Hobby and on Various Kinds Essay

Excerpt from Essay :

As a child, Golding's habit of 'thinking' is really a habit of questioning assumptions, while his teachers, friends, and parents do not. His is a broad and humorous use of the word thinking stands in contrast to the notion of thought or philosophical introspection in the Robinson piece. Robinson offers a very specific definition of thinking: "we shall consider mind chiefly as conscious knowledge and intelligence, as what we know and our attitude toward it -- our disposition to increase our information, classify it, criticize it and apply it."

In Golding's essay, 'thinking' can mean everything from learning, to listening, to showing consideration before acting. "I know what I think!" cries his bully of a schoolteacher, while Golding's implication is that the man has not 'thought' -- that is, deeply reflected -- upon anything in his life, he merely transmits received truths. But Golding is less interested in showing the fallacies of the Western tradition of mind/body dualism than he is humorously depicting the lack of intelligence of those who presumably 'know better' within society. Robinson denies both the mind/body distinction and the notion that we can 'know' our consciousness very well at all, given how much is relegated to subconscious thought. Robinson notes that mind is after all the product of one's brain, which is an organ of the body. But for Golding, the mind/body distinction is shown as false through more instinctual than theoretical approaches. Golding's interest in the mind/body link dates from childhood -- beginning with his fascination with half-nude Venus, and the twitching, angry bulge of a neck of his teacher, his curiosity in thought leads him to try to seduce a schoolgirl, attempting to dissuade her from her Methodist convictions. Golding calls this 'second grade' thinking -- the beliefs that rationality alone can convince someone to change his or her mind or that ideas are advanced without emotional, subjective motivations.

What is really important is not intellectually persuading a girl or anyone else to lose their conventional assumptions about marriage, Golding learns, but to put aside the importance of rational persuasion entirely. Much like Robinson, Golding ultimately embraces what is physical and elemental. He travels full circle, once again giving voice to his ideas through the use of an anecdote rather than abstraction, unlike Robinson: "If I were to go back to the headmaster's study and find the dusty statuettes still there, I would arrange them differently. I would dust Venus and put her aside, for I have come to love her and know her for the fair thing she is. But I would put the Thinker, sunk in his desperate thought, where there were shadows before him - and at his back, I would put the leopard, crouched and ready to spring." While both men articulate similar philosophies, Golding's style seems to better embody the idea that what is personal, vital, elemental, physical, even sexual is superior to philosophical abstraction.

Works Cited

Golding, William. "Thinking as a hobby." The Norton Reader, Shorter Eleventh Edition. Ed.

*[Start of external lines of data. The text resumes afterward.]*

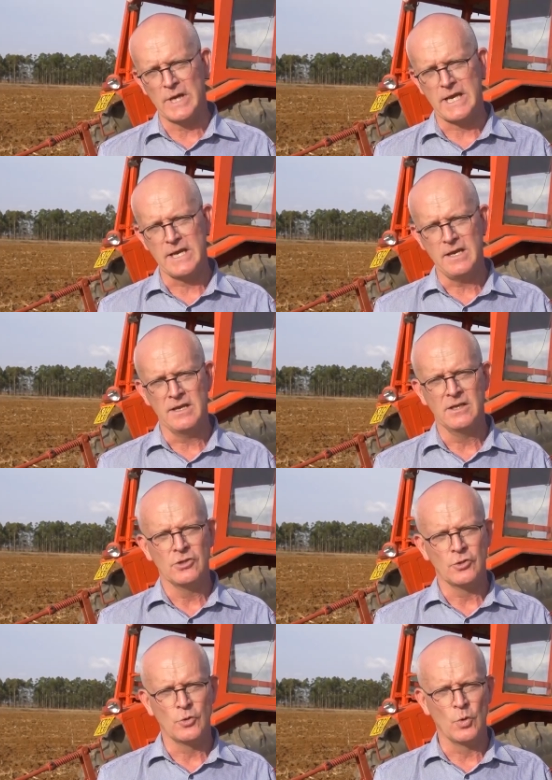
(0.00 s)
way
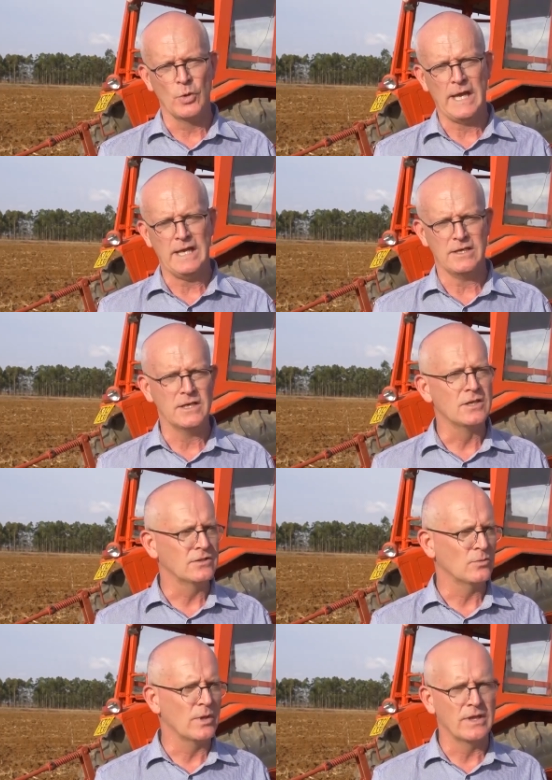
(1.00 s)
to do that
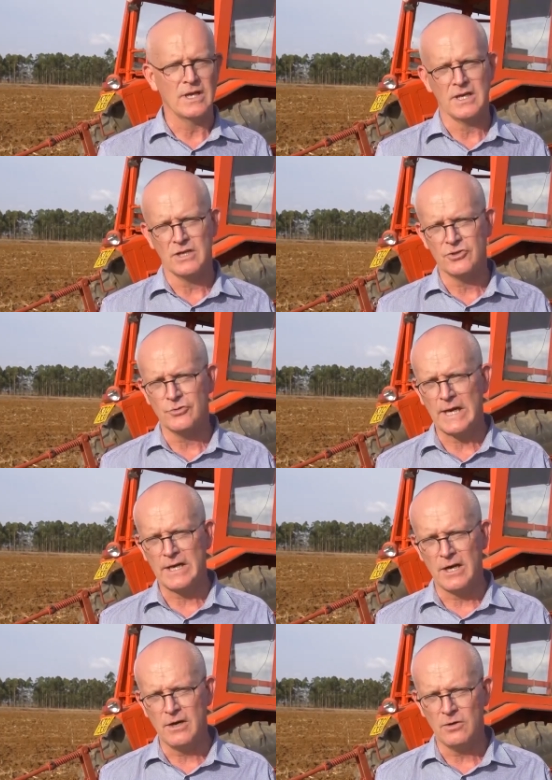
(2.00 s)
is with a shredder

Linda H. Peterson and John C. Brereton. New York W.W. Norton and Company, 2004.

124-130. May 28, 2009.

http://www.smartercarter.com/Essays/Thinking%20as%20a%20Hobby%20-%20Golding.html

Robinson, James Harvey. "On various kinds of thinking" The Mind in the Making.

May 28, 2009. http://www.fullbooks.com/The-Mind-in-the-Making1.html

Sources Used in Documents:

Works Cited

Golding, William. "Thinking as a hobby." The Norton Reader, Shorter Eleventh Edition. Ed.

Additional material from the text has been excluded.